**** Data supplied
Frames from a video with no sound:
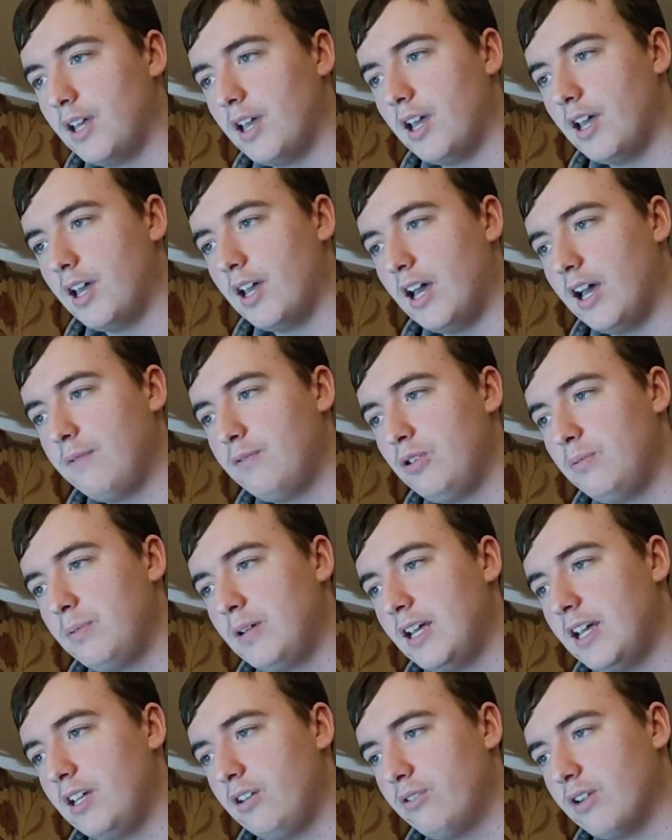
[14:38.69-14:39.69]
Have you
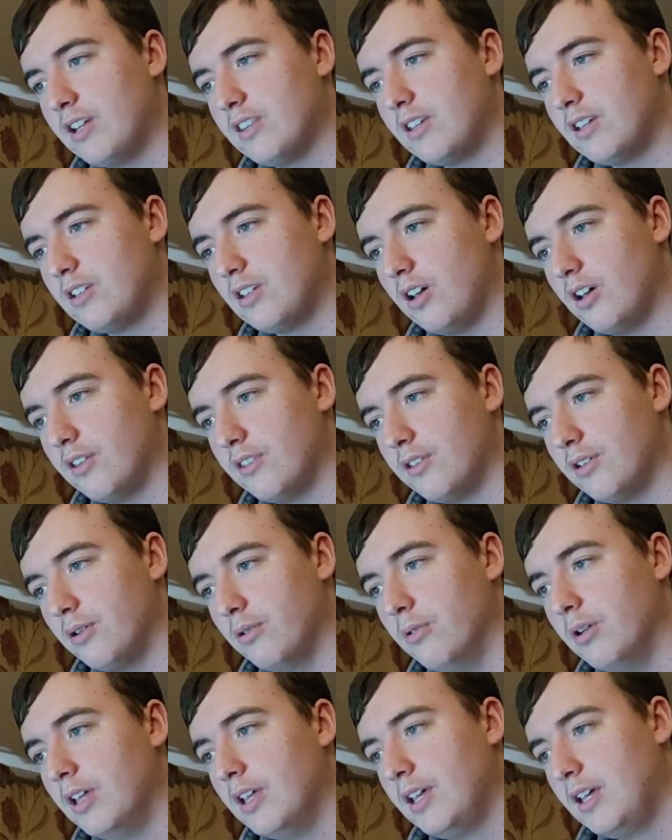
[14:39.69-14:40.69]
played Grand Theft
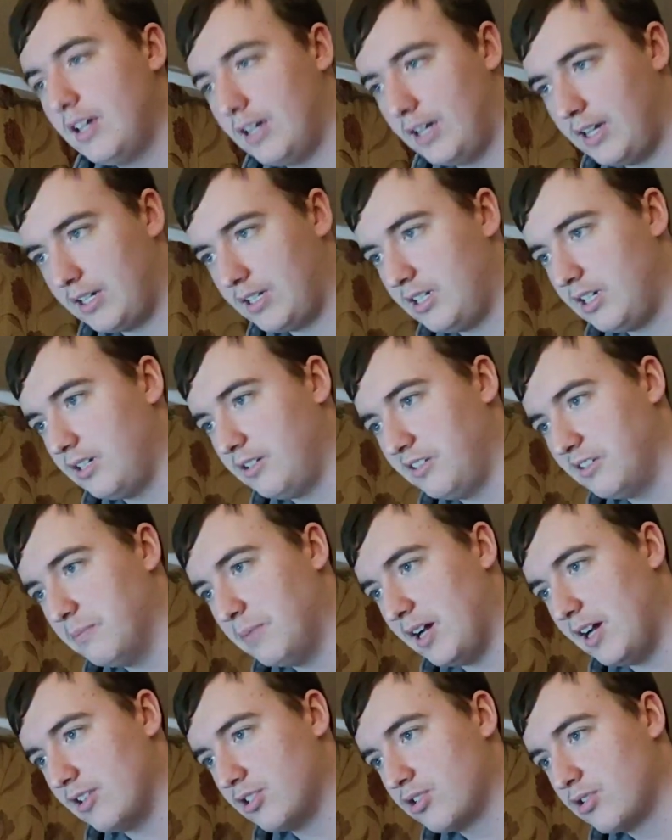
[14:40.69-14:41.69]
Auto and
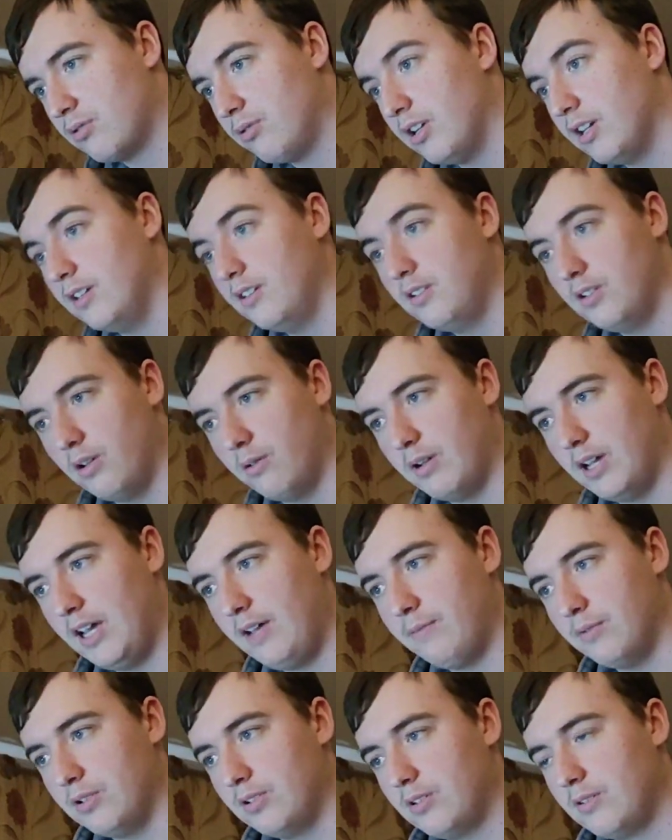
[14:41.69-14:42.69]
Kingdom Hearts 3? No, I
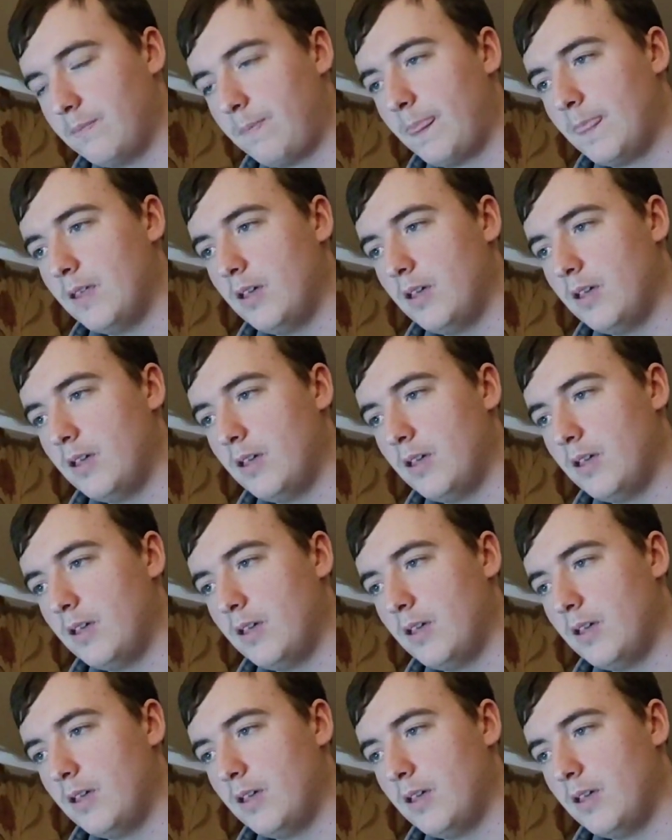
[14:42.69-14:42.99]
haven't.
********
Task requirements —
Transcribe exactly the lines from the one containing "[14:38.69-14:39.69]" through the last line of the records above, and nothing else. Leave out the pictures.

Your response —
[14:38.69-14:39.69]
Have you
[14:39.69-14:40.69]
played Grand Theft
[14:40.69-14:41.69]
Auto and
[14:41.69-14:42.69]
Kingdom Hearts 3? No, I
[14:42.69-14:42.99]
haven't.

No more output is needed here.